183career04.jpg 理想のワークライフバランスを味わう

 今の会社では翻訳の仕事を管理するシステムの構築・保守をしています。日本にいた時とは仕事とプライベートの時間の配分が逆転しました。今は仕事が1日8時間を超えることはなく、残りがプライベートの時間。休みの日は釣りやバドミントンをしたり、写真を撮りに行ったりしています。
 タスクは時間内に終わらせることが必須ですが、無理なスケジュールを組まれることはないですし、タスクさえ終われば自由に時間を使えます。勤務時間も人によってさまざま。子どもの送り迎えや渋滞も考慮してもらえる。会社の中は完全フラットで、役職では呼ばず、全員ファーストネームで呼び合います。出世競争もないので、そういった意味では人間関係がぎすぎすすることがなくていいですね。

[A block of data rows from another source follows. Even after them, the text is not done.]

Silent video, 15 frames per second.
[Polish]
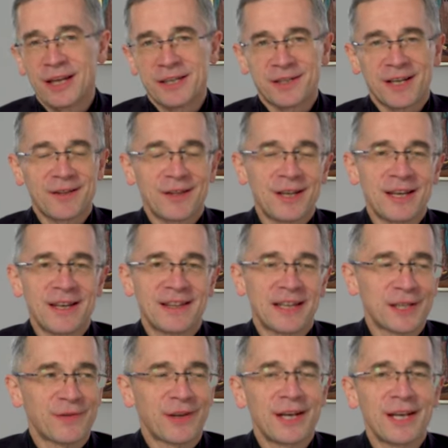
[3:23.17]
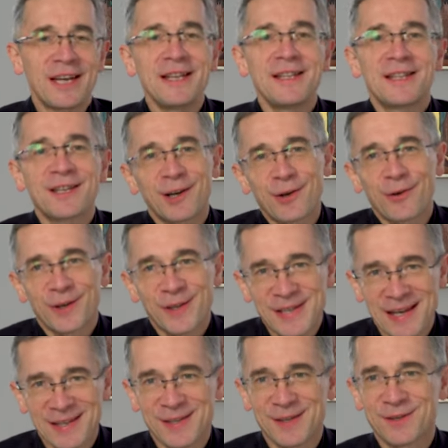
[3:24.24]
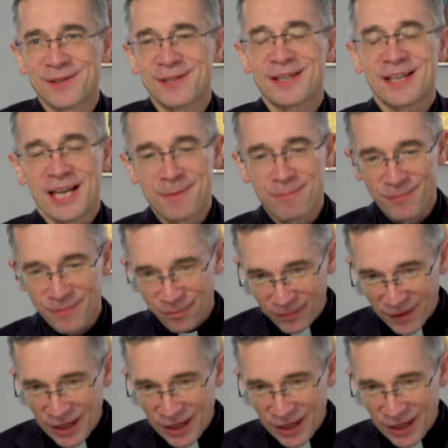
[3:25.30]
żadnej tak zwanej interioryzacji, czyli takim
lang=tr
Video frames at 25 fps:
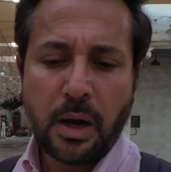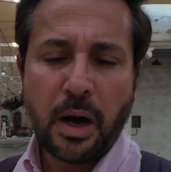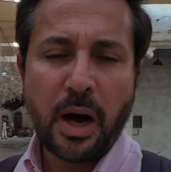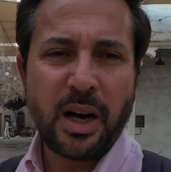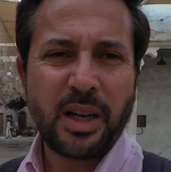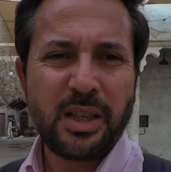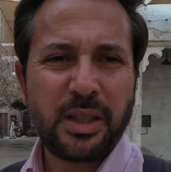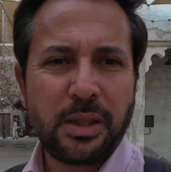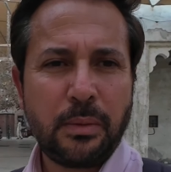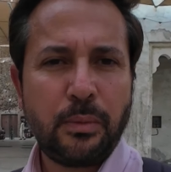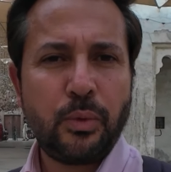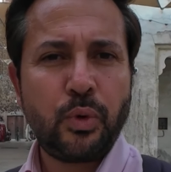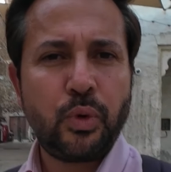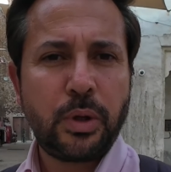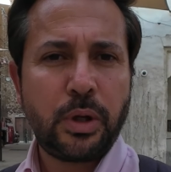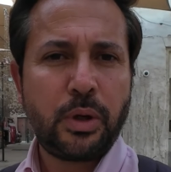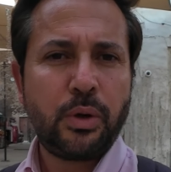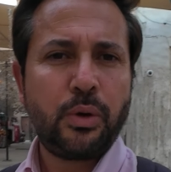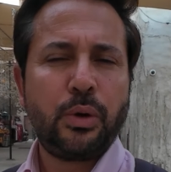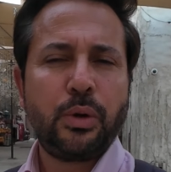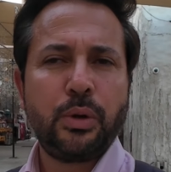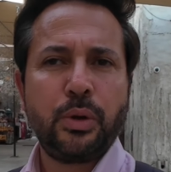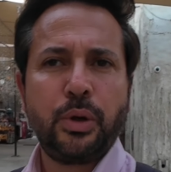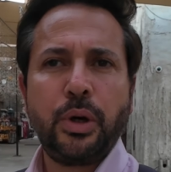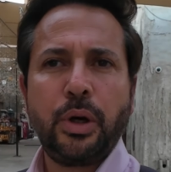akşam üzeri
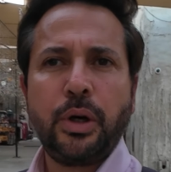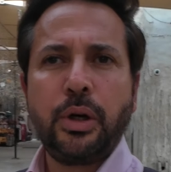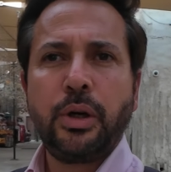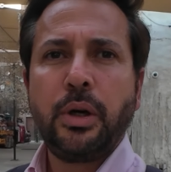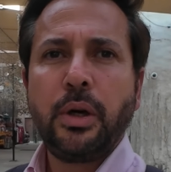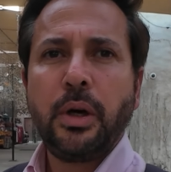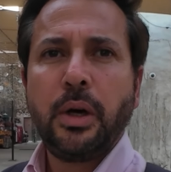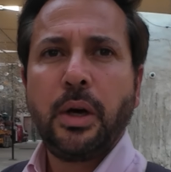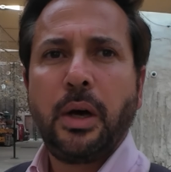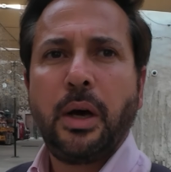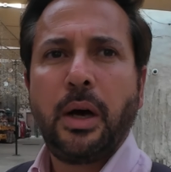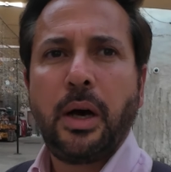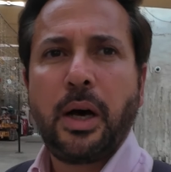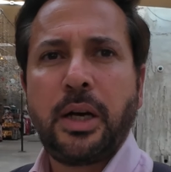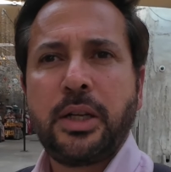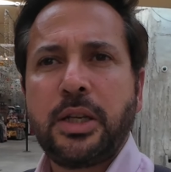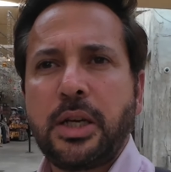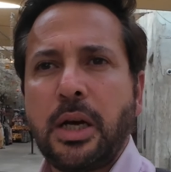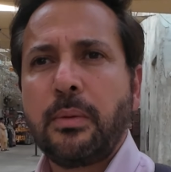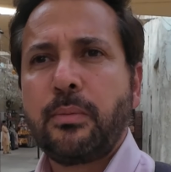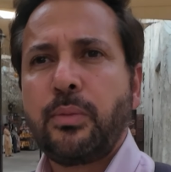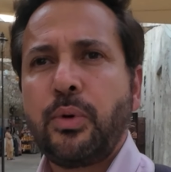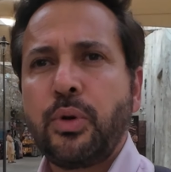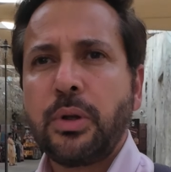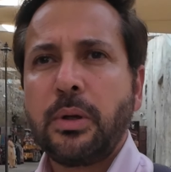oluyor.
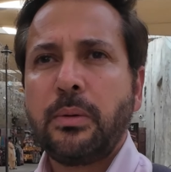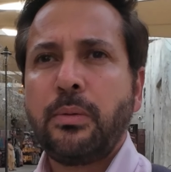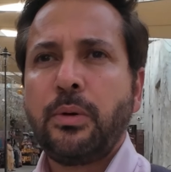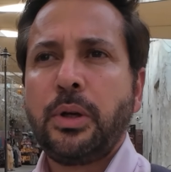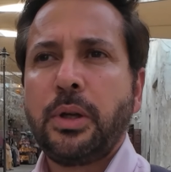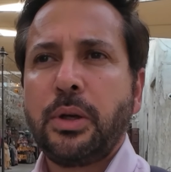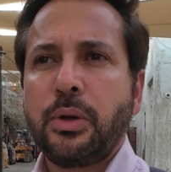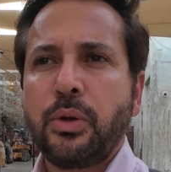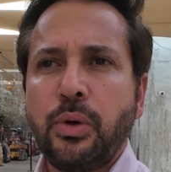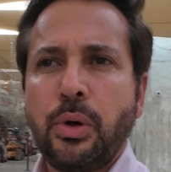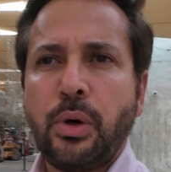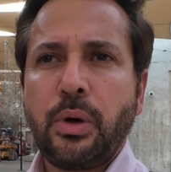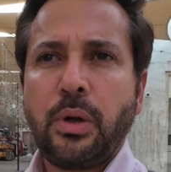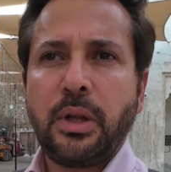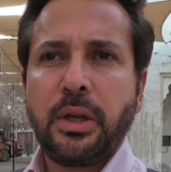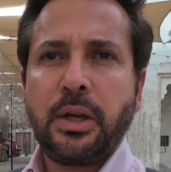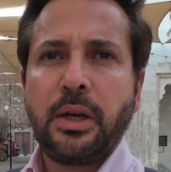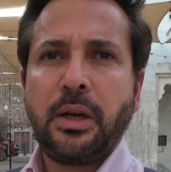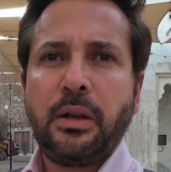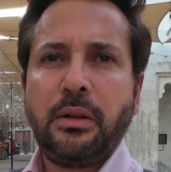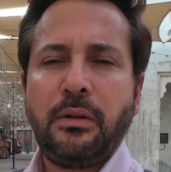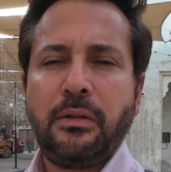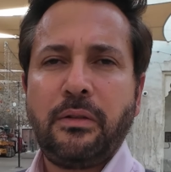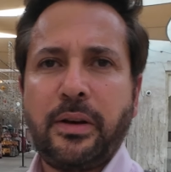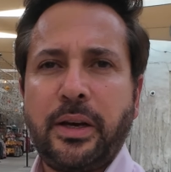Ancak burada böyle
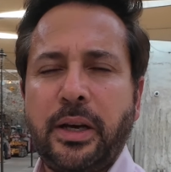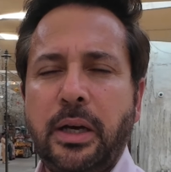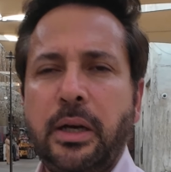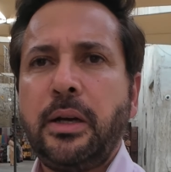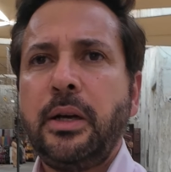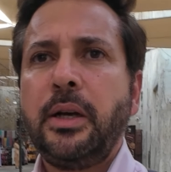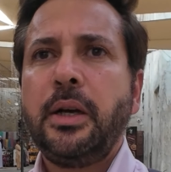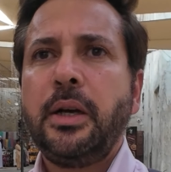gölgeli ve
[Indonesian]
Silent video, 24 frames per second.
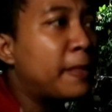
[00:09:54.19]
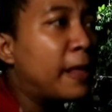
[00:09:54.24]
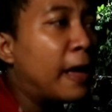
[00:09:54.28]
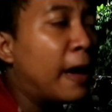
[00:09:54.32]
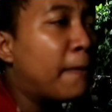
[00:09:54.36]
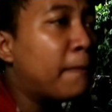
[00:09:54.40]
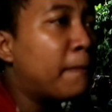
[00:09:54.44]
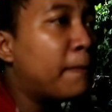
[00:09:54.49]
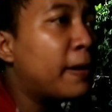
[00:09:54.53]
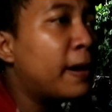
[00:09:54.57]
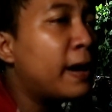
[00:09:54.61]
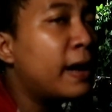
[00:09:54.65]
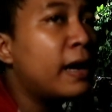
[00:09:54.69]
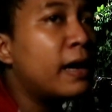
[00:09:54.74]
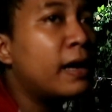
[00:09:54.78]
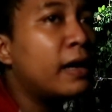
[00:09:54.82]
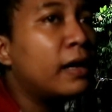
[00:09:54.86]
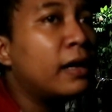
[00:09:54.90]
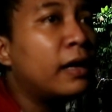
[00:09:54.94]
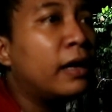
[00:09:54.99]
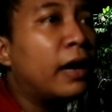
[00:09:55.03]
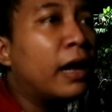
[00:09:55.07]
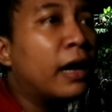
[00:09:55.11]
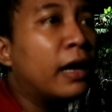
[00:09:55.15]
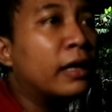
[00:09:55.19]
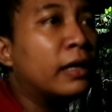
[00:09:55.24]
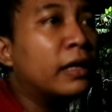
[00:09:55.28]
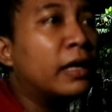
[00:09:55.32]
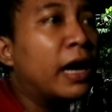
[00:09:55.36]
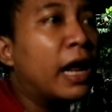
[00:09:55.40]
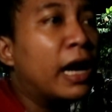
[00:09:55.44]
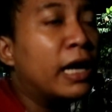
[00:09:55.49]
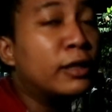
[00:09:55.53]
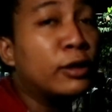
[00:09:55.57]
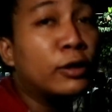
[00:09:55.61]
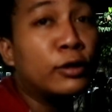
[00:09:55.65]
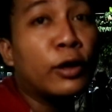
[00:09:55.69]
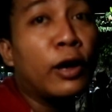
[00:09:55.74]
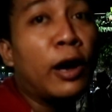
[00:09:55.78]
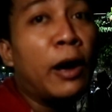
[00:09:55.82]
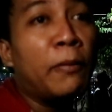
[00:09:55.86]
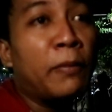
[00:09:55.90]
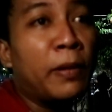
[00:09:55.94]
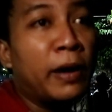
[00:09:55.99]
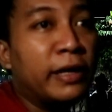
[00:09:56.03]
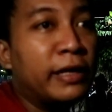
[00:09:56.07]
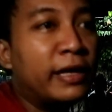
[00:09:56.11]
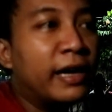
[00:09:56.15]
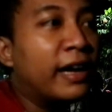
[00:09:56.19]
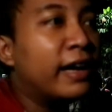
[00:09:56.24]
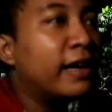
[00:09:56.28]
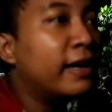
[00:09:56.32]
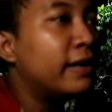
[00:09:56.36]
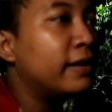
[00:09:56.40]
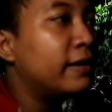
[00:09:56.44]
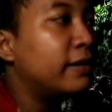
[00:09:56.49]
apa dan dari sosok apa aja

 2015年の6月に居住権を取得して、永住権になるまでもう少しです。でも、ビザを取ってようやく現地の人と同じ位置に並べたので。とりあえずスタートラインに立ったという感じ。今はもう少し専門性の高いポジションを目指していて、キャリアアップのためにまた勉強を始めようかと考えているところなんです。まだまだ、これからが頑張りどころですね。